* _Exercise objective_: The result should be a faithful copy of every entry below, with the pictures left out.

(Collected data entries)
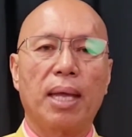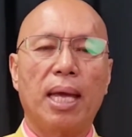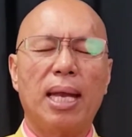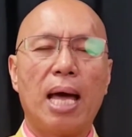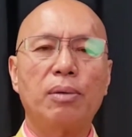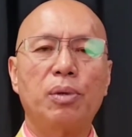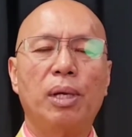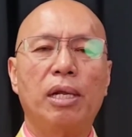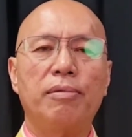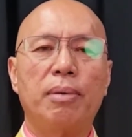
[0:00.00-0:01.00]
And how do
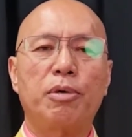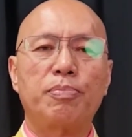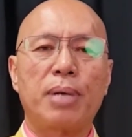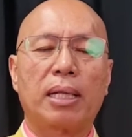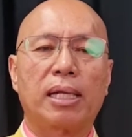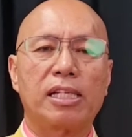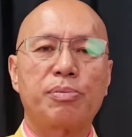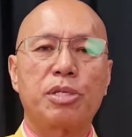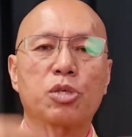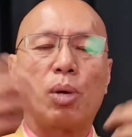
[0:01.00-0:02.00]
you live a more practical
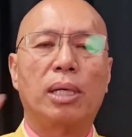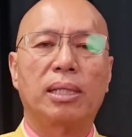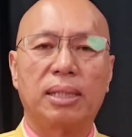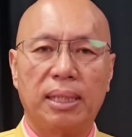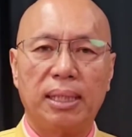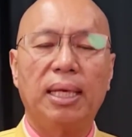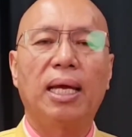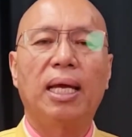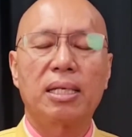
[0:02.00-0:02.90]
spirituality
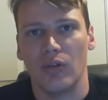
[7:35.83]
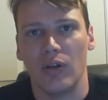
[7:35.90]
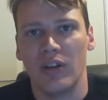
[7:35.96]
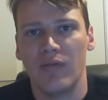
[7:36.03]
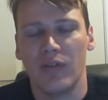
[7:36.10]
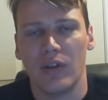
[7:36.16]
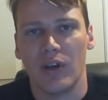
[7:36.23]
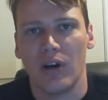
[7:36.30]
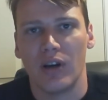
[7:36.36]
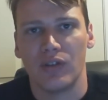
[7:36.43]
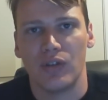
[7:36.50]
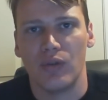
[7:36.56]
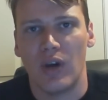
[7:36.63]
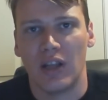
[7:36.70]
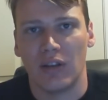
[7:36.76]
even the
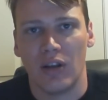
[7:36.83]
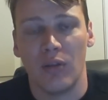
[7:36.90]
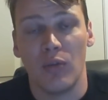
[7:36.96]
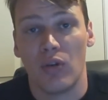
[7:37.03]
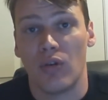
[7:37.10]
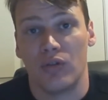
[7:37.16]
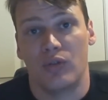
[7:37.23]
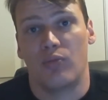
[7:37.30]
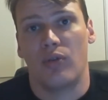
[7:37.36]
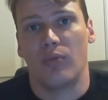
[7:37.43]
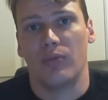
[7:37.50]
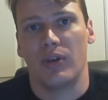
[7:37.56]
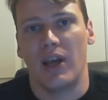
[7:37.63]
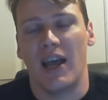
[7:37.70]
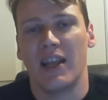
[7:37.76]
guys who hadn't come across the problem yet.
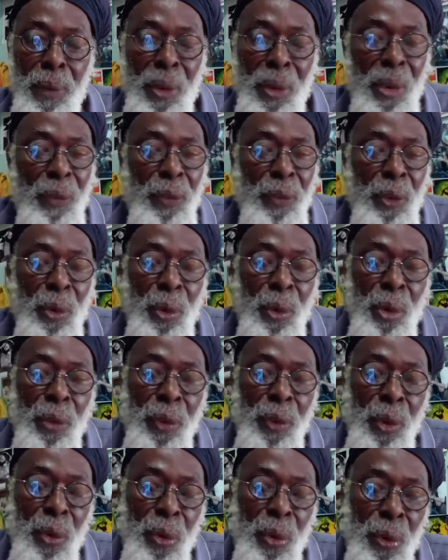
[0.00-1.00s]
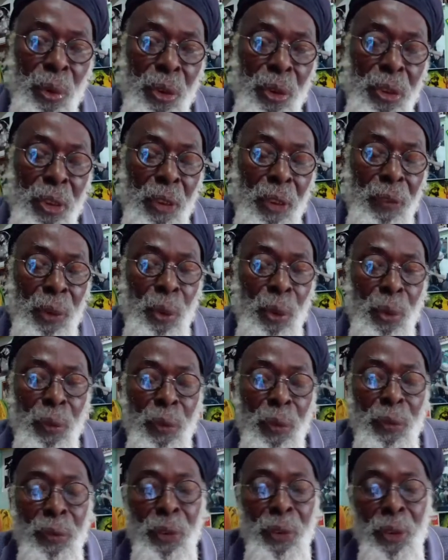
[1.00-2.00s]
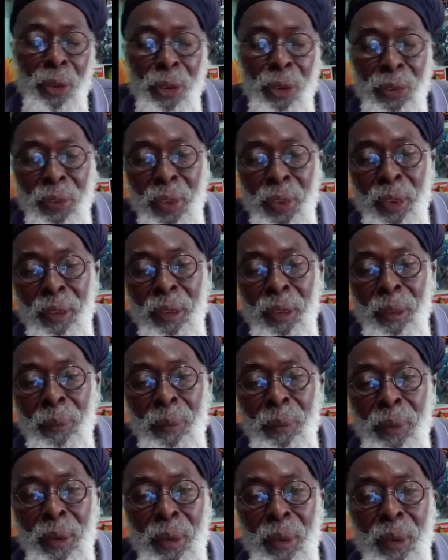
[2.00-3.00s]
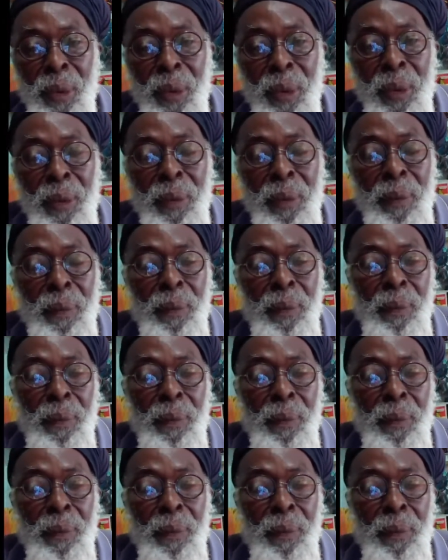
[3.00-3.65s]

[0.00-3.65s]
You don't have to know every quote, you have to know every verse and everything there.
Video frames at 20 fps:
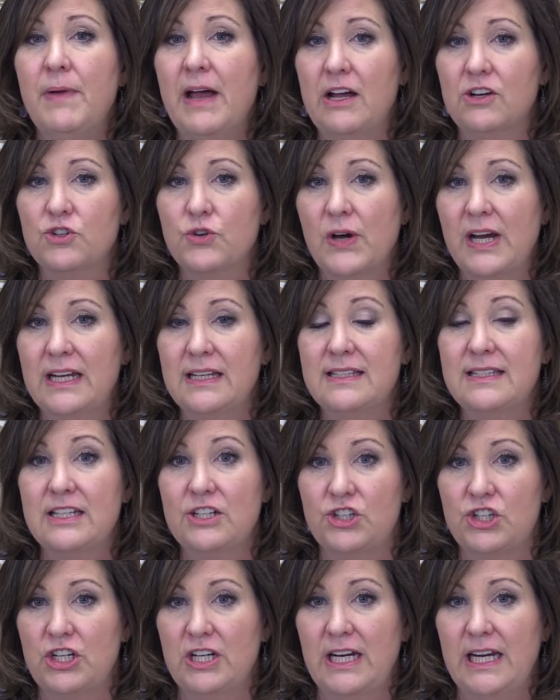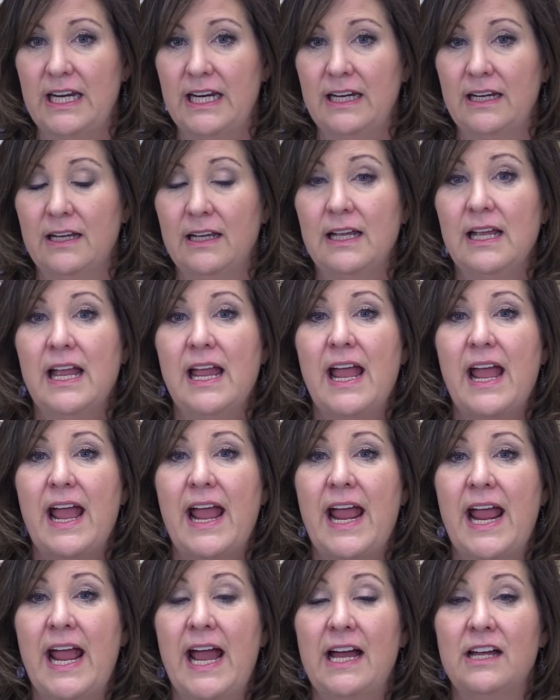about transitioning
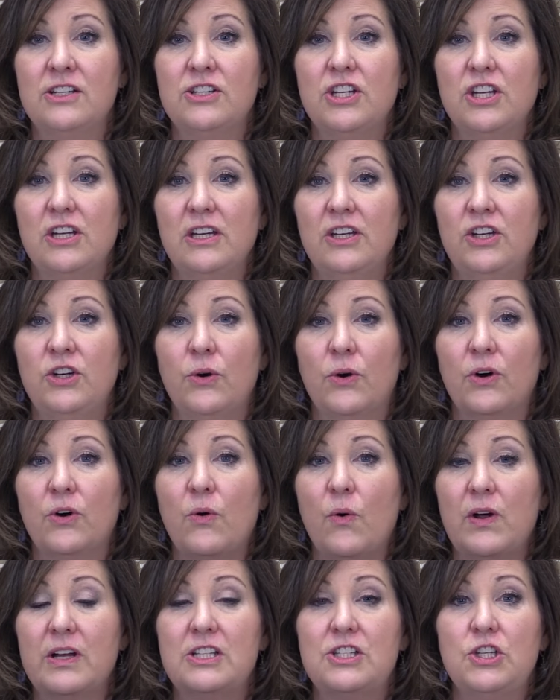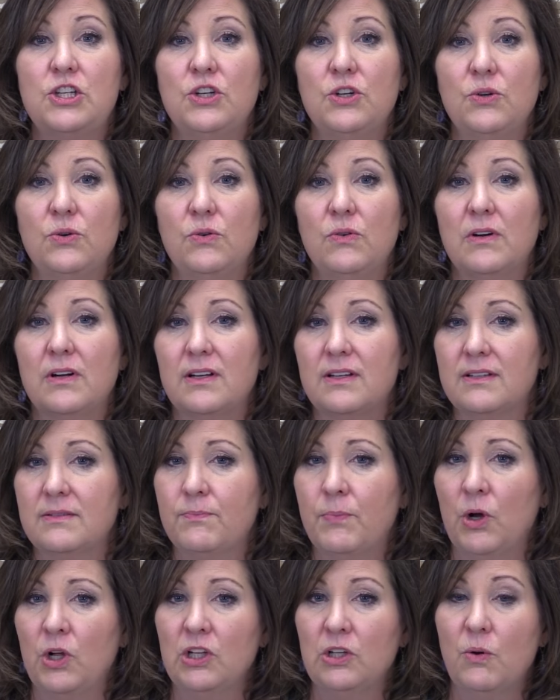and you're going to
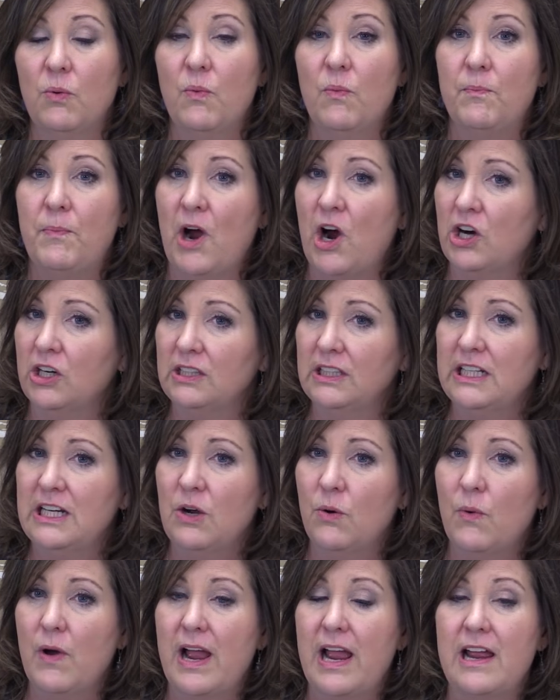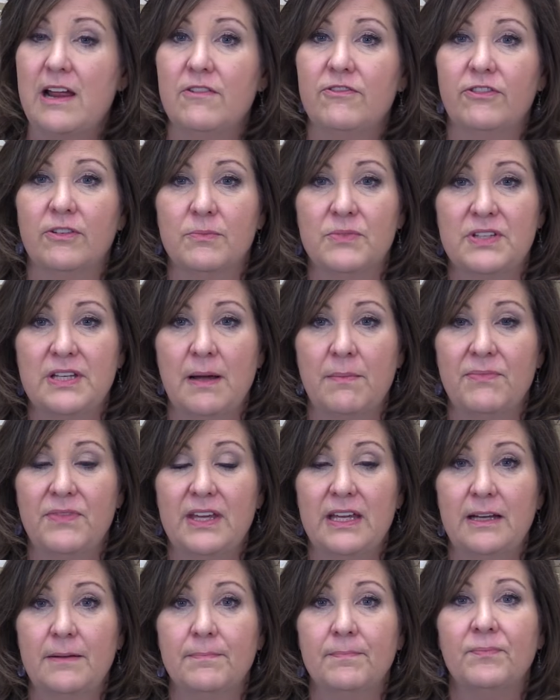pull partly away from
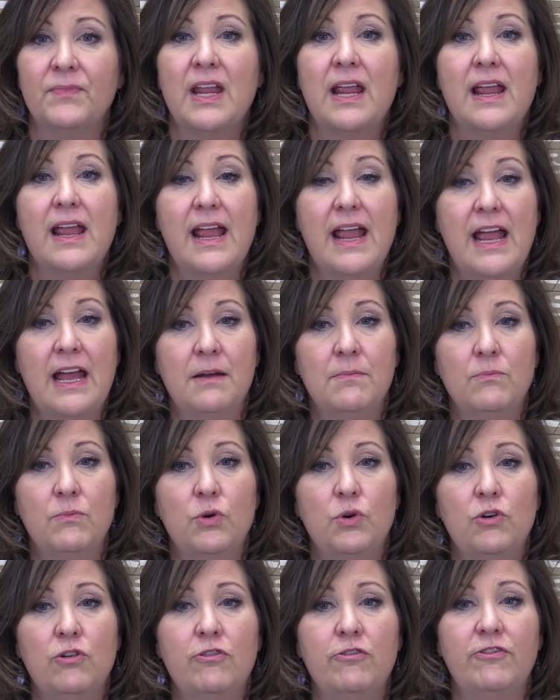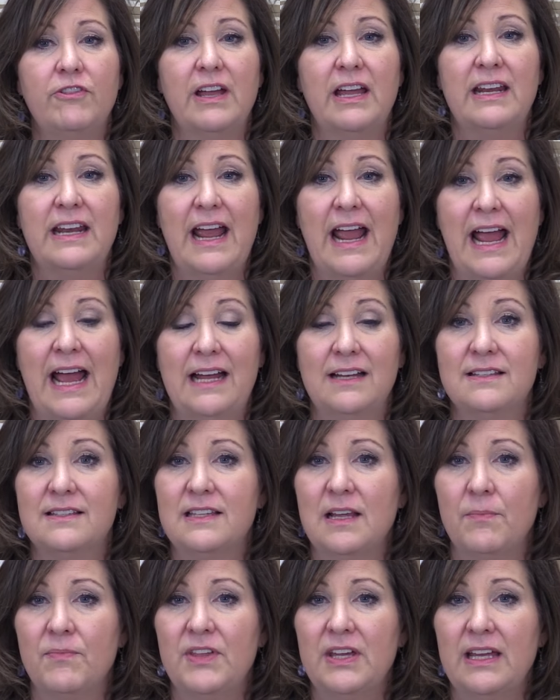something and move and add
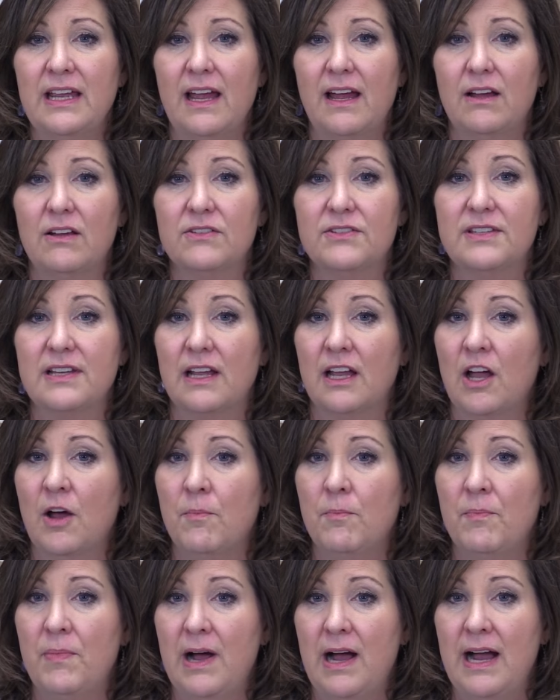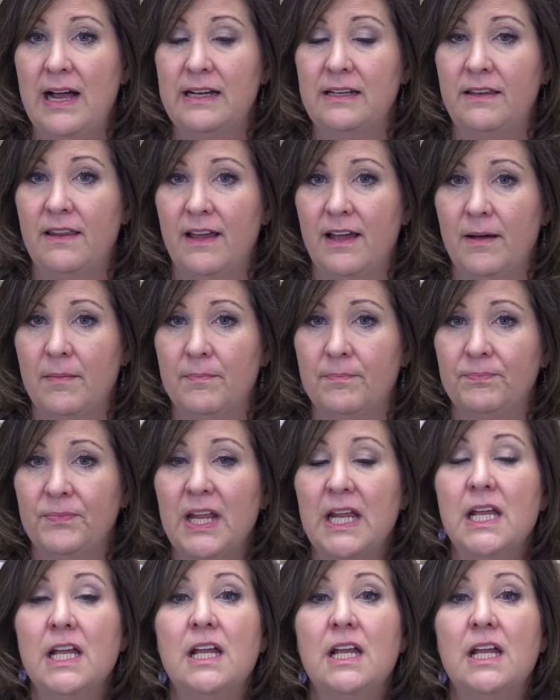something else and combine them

* _Solution for this exercise_:
[0:00.00-0:01.00]
And how do
[0:01.00-0:02.00]
you live a more practical
[0:02.00-0:02.90]
spirituality
[7:35.83]
[7:35.90]
[7:35.96]
[7:36.03]
[7:36.10]
[7:36.16]
[7:36.23]
[7:36.30]
[7:36.36]
[7:36.43]
[7:36.50]
[7:36.56]
[7:36.63]
[7:36.70]
[7:36.76]
even the
[7:36.83]
[7:36.90]
[7:36.96]
[7:37.03]
[7:37.10]
[7:37.16]
[7:37.23]
[7:37.30]
[7:37.36]
[7:37.43]
[7:37.50]
[7:37.56]
[7:37.63]
[7:37.70]
[7:37.76]
guys who hadn't come across the problem yet.
[0.00-1.00s]
[1.00-2.00s]
[2.00-3.00s]
[3.00-3.65s]

[0.00-3.65s]
You don't have to know every quote, you have to know every verse and everything there.
Video frames at 20 fps:
about transitioning
and you're going to
pull partly away from
something and move and add
something else and combine them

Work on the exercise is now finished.